The dollar index, which measures the U.S. currency’s strength against a basket of currencies, was 0.1% higher at 98.269. The index, which has slipped from the highs reached in the immediate aftermath of U.S. strikes on Iran in early March, continues to find support in the absence of a resolution to the Middle East conflict.
Markets remained cautious at the start of the trading week after Iranian news agency Fars reported that two missiles had hit a U.S. warship near Jask on the Gulf of Oman after it ignored Iranian warnings about entering the Strait of Hormuz, prompting it to turn back.
U.S. Central Command denied the reports. The U.S. military said two U.S. Navy guided-missile destroyers had entered the Gulf to break an Iranian blockade and that two U.S. merchant ships had transited the Strait of Hormuz.
“The blockade is what’s keeping everything on hold and as long as everything is on hold the dollar will remain steady,” said Juan Perez, director of trading at Monex USA in Washington.
“However, risk appetite is going to immediately increase the moment there is any type of peace deal.
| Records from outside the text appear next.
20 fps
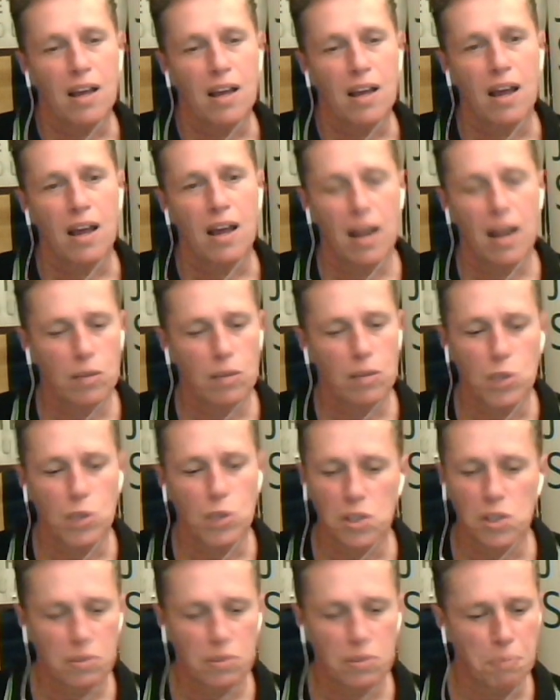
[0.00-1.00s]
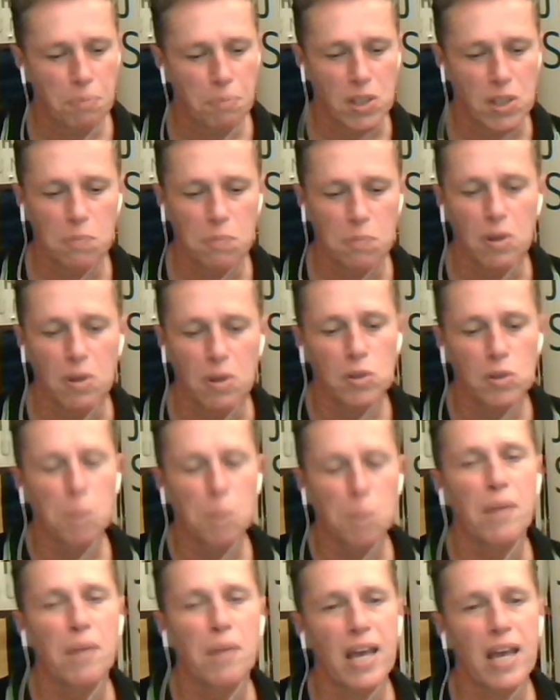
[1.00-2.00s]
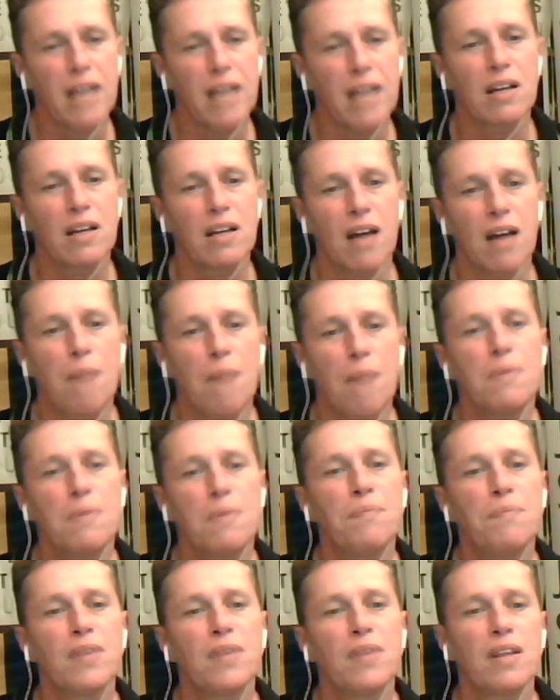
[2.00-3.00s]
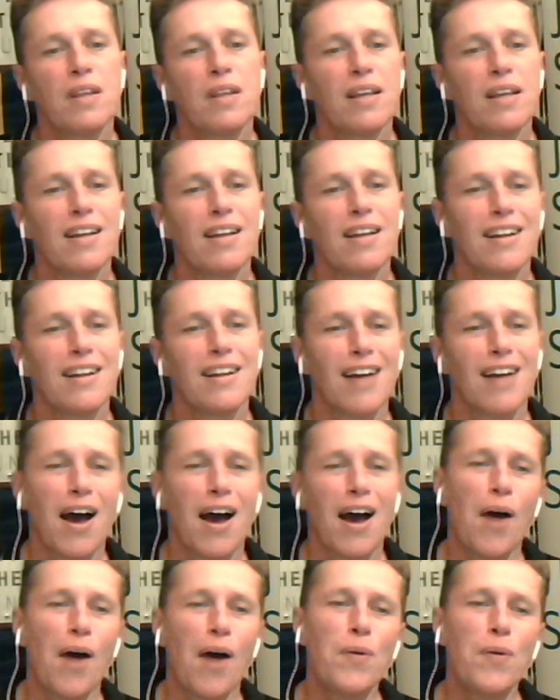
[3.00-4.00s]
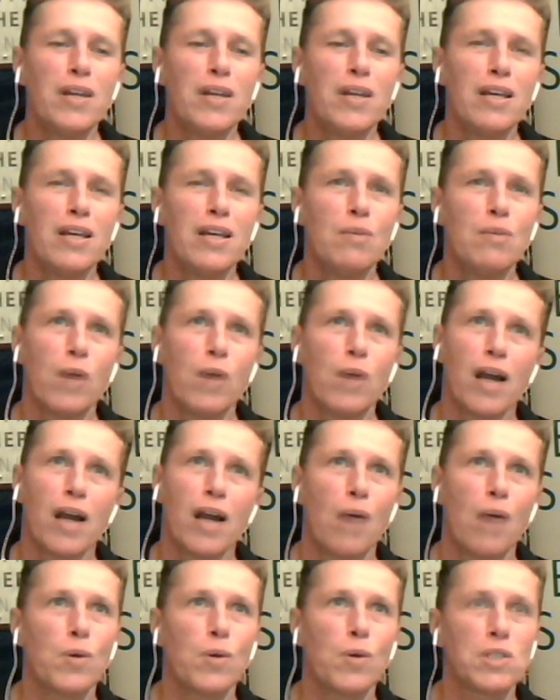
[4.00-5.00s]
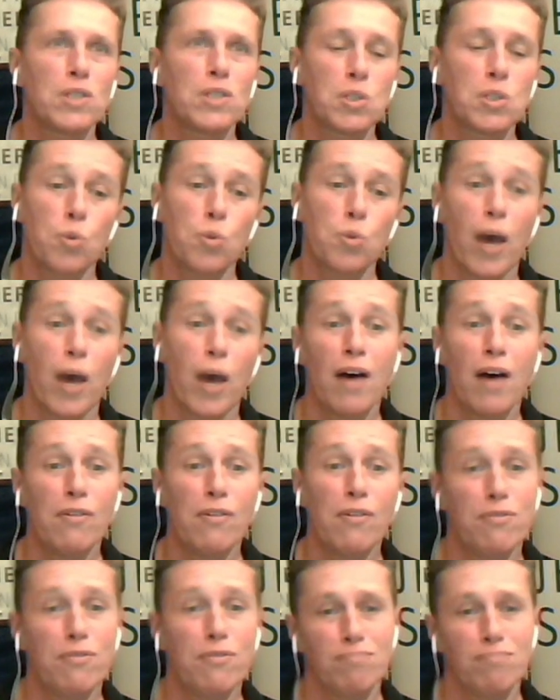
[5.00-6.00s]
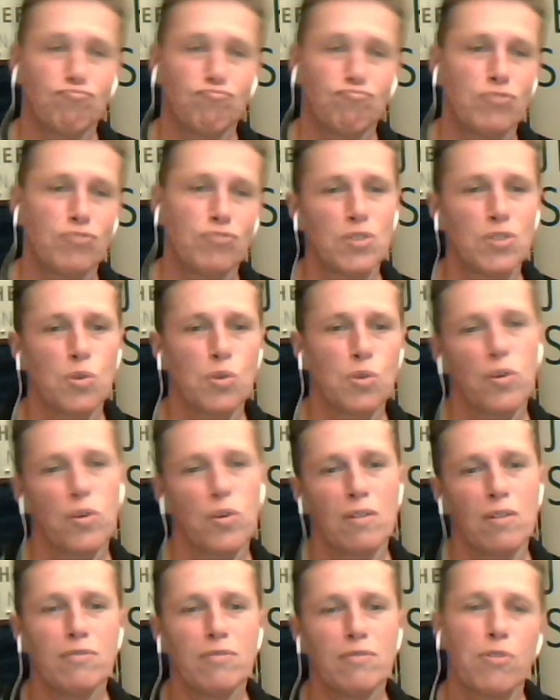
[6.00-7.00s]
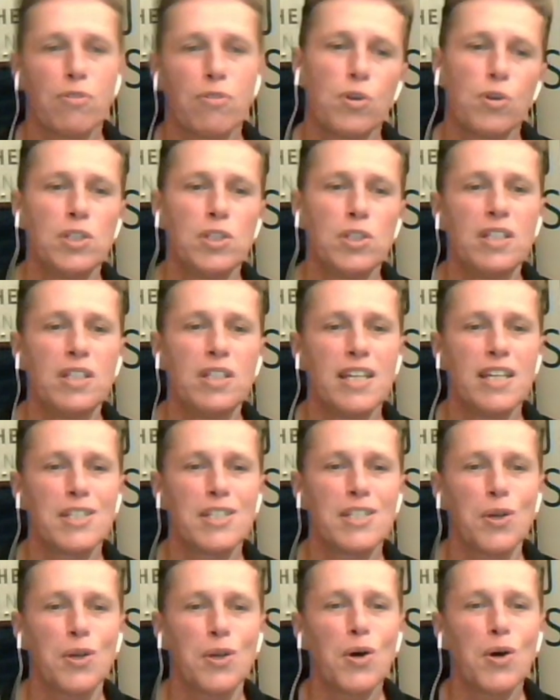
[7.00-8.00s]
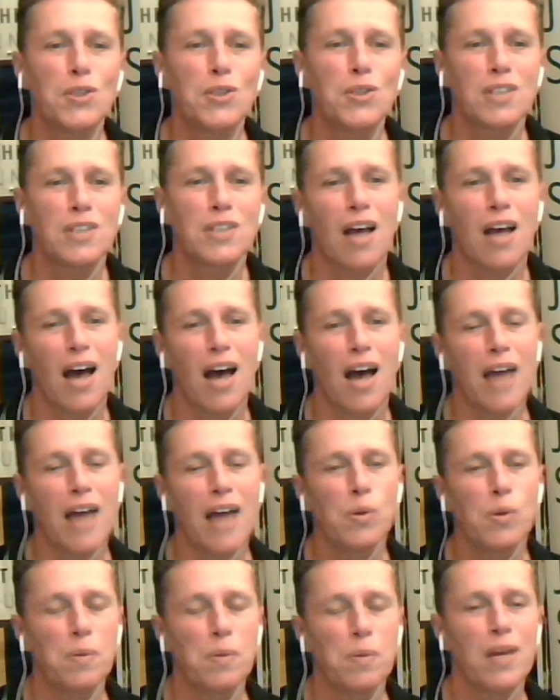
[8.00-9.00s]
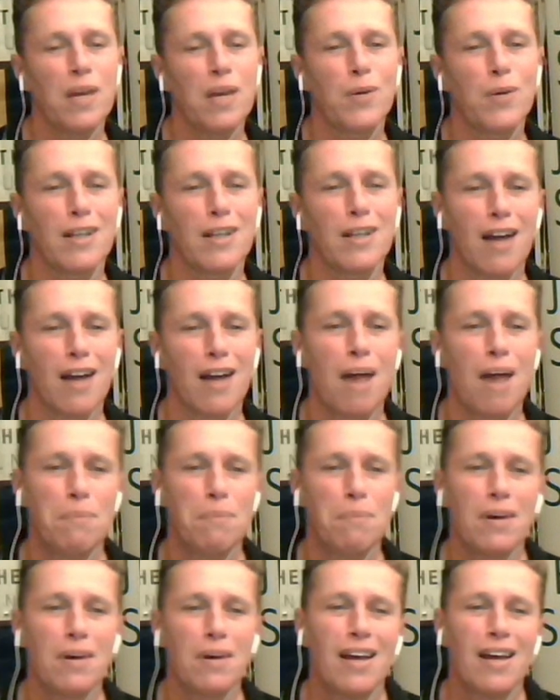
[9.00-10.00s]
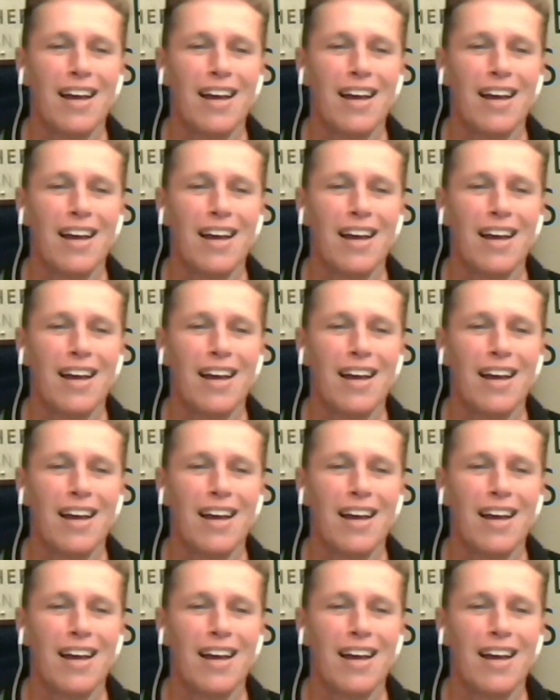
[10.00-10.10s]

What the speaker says: And it was not possible to play at a club. Only when I was 12, 13 years old, I could play with a club.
That’s going to hurt the dollar,” Perez said.
The euro was down 0.1% at $1.17135 after German Chancellor Friedrich Merz sought to downplay a rift with Trump after the U.S. announced plans to draw down troops from Germany.
The country’s economy ministry said on Sunday that Berlin is also in touch with the European Commission as it holds talks with Washington, after Trump said on Friday he would increase tariffs on cars and trucks from the EU to 25%.
“In the grand scheme of things, it (auto tariffs) is definitely not a positive, but it’s not going to be the main driver,” SEB FX strategist Amanda Sundström said.
“The situation in the Middle East is definitely the dominant factor now. If that reaches some de-escalation or more stable situation, that’s going to be positive for the euro.”
YEN SWINGS
The dollar was 0.05% lower against the yen after the Japanese currency climbed by as much as 0.75% to 155.69 earlier in the session.
Ministry of Finance officials did not immediately respond to requests for comment after the move on Monday, but traders remain on alert for action by authorities following suspected intervention by them last week to bolster the battered currency.
“The case for intervention is strong, given the inflationary impact of a weaker yen via import prices, a U.S. administration broadly comfortable with such action, and Japan’s ample FX reserves,” said Roberto Cobo Garcia, head of G10 FX strategy at BBVA.
“We expect intervention to remain effective in capping dollar-yen below 160, as in 2024, with the Ministry of Finance likely to defend this level if tested again in the coming weeks.”
Tokyo officials declined to confirm whether they had intervened last week, but sources told Reuters the authorities had bought yen for the first time in two years.
Money market on Friday showed Tokyo may have spent as much as 5.48 trillion yen ($35 billion) buying the currency.
The British pound was down 0.1% at $1.35655. British markets are closed on Monday for a public holiday.
The Australian dollar was down 0.2% at $0.71905.
The Reserve Bank of Australia is due to announce its next policy decision on Tuesday, with the majority of analysts polled by Reuters expecting a hike in the cash rate to 4.35%.
Bitcoin was little changed at $79,442, after earlier trading above $80,000 for the first time since January 31.